第八章
翌朝。一行は朝食をとるために宿を出て近場の食事処へと向かっていた。
「うーん朝日が俺を殺そうとしてる」
キョースケが空を睨め上げながら呟く。
「キョースケさん、なんだかとても不機嫌ですね。さっきも宿を出る際にいろいろもめてたみたいですが」
「ああ。アイツは今、寝不足で機嫌が悪いんだ」
寝不足? と御剣の言葉に首をかしげるハル。
「昨夜は響と夜分まで問答をし続けていたからな」
「なるほど。寝不足で不機嫌だったんですね。でも、御剣さんや響さんはあまり眠そうではありませんね」
「まあ、慣れだろうな」
そう言うと、御剣は話を切り上げた。
それから間もなくして一行は定食屋へと着いた。店に入って数十分ほどで食事を済ませる。
「それじゃあ俺は宿に戻って二度寝するわ……」
キョースケはおぼつかない足取りでひとり先に帰ろうとする。
「旅の基本は団体行動でしょうが」と響がキョースケの肩をつかみ引き留める。
あの、とハルが挙手をする。
「自分は夢を売りに、お客を捜しに行きたいんですが」
「あーうん、いいよ。
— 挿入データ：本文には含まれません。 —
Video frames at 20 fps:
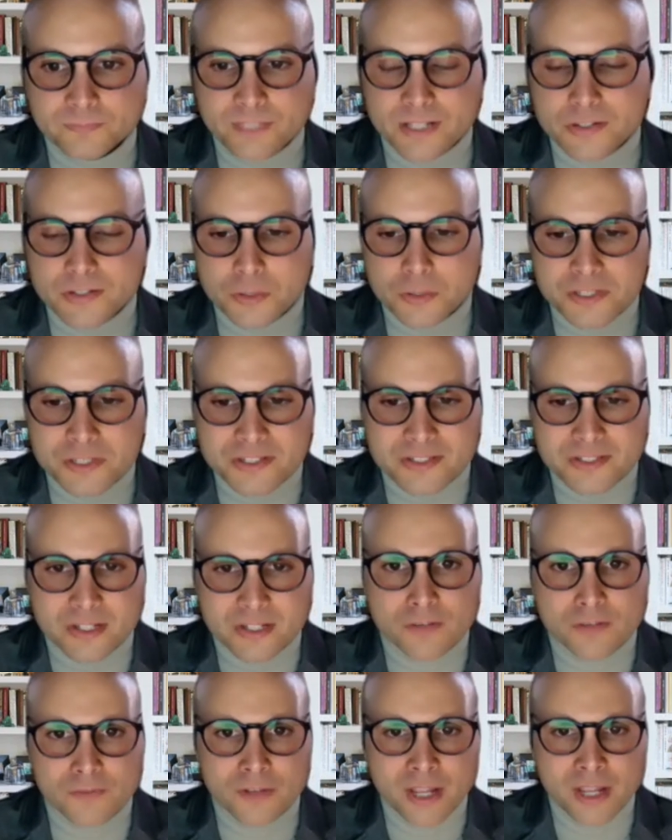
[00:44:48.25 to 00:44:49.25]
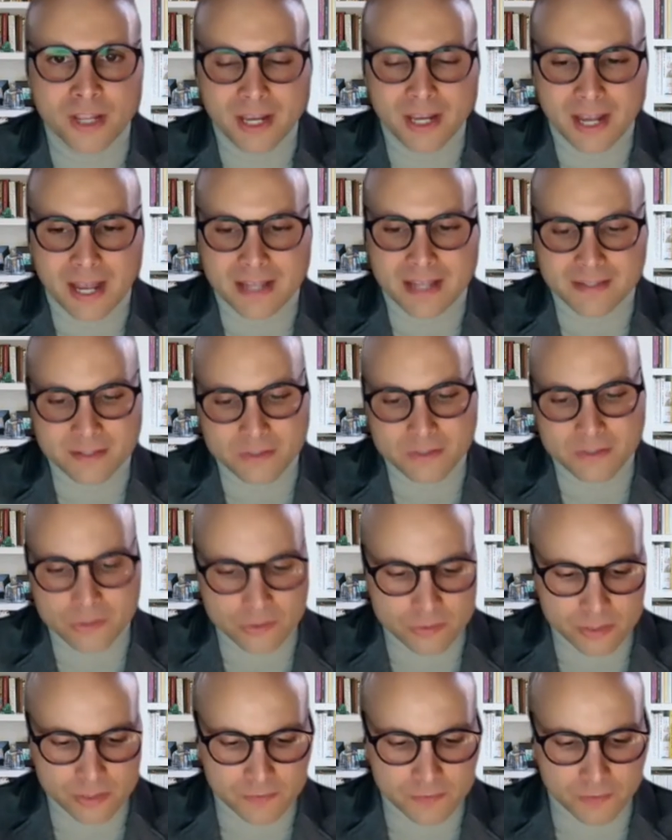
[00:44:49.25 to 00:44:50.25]
So instead of asking
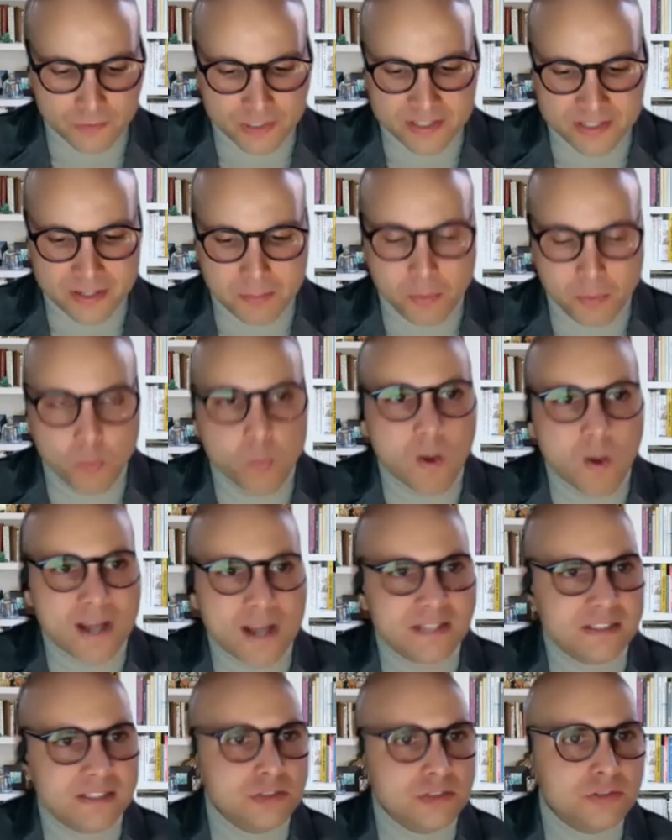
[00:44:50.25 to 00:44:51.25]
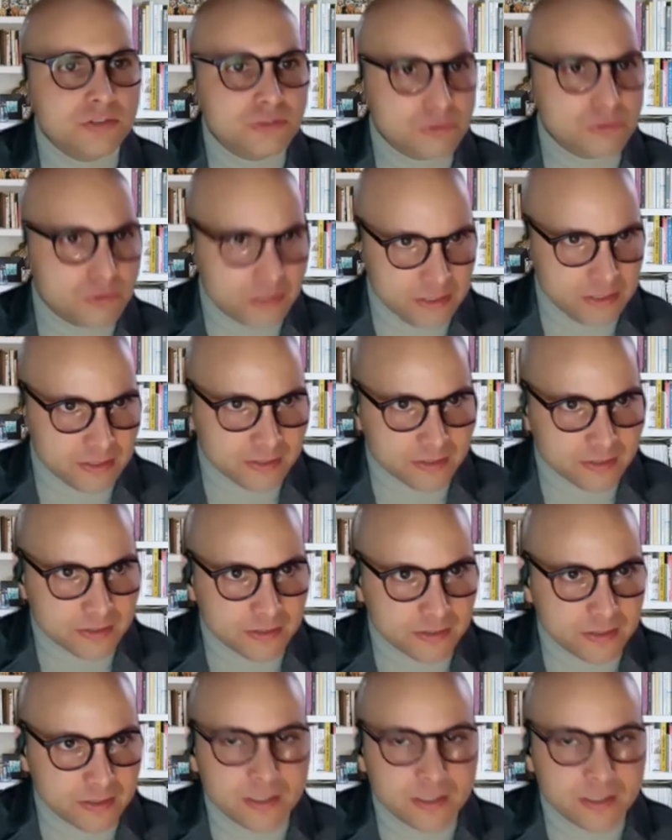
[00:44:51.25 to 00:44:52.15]
students, for example, why do you do this?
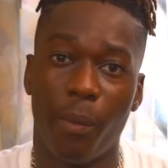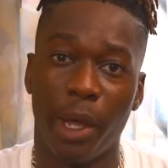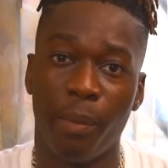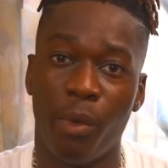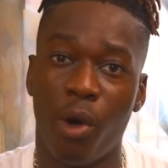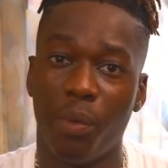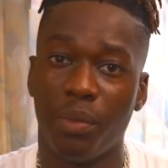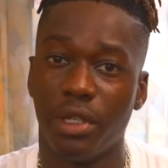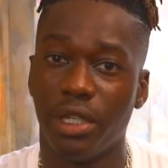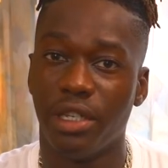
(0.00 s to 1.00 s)
My
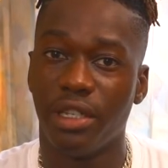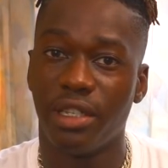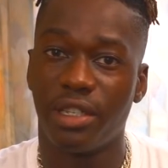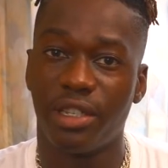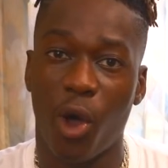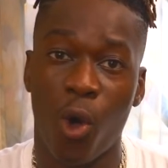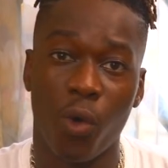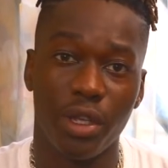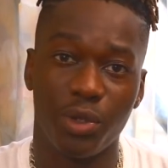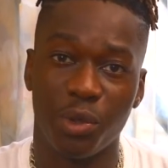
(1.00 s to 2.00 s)
mom is
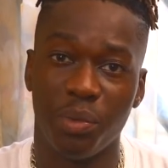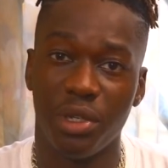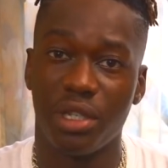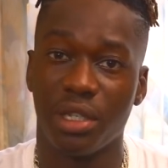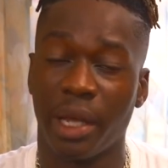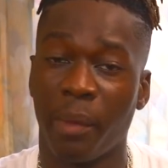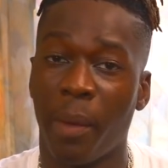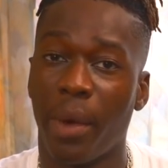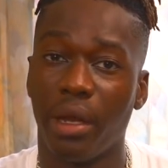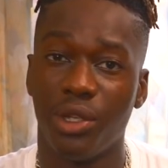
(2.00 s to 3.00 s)
always with me. She's like my
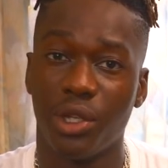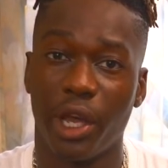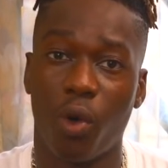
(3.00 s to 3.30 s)
manager.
そっちが本業だしな。悪いな、こんな茶番に付き合わせて。それじゃあ迷子になられるとかなわんし、御剣さん。夢商人に付いて行ってやって」
わかった、と御剣は首肯する。
「それじゃ、御剣さん。またあとで」
響はひらひらと手を振り二人を見送る。二人が人ごみに紛れ、見えなくなる。
「さて、俺たちは宿に戻って待機だ。なに、果報は寝て待てだ」
「果報もなにも、何もやってないじゃん」
そんなんでいいのかよ、と司が呆れた声でつぶやく。
「いいんだよ、そんなんで。俺たちゃRPGをやってるわけじゃねぇんだ。欲しい情報を得るために町中を東奔西走して住民に片っ端から話を聞くなんてプロセスは必要ねぇ」
それに、とキョースケが響に続く。
「オレも響も、やるべきことはやった。あとは結果を待つだけだ」
呻くようにそう言ってさっさと帰ろう、と二人を促す。はいはい、と肩をすくめる響。司はため息をつき、キョースケの横に並んだ。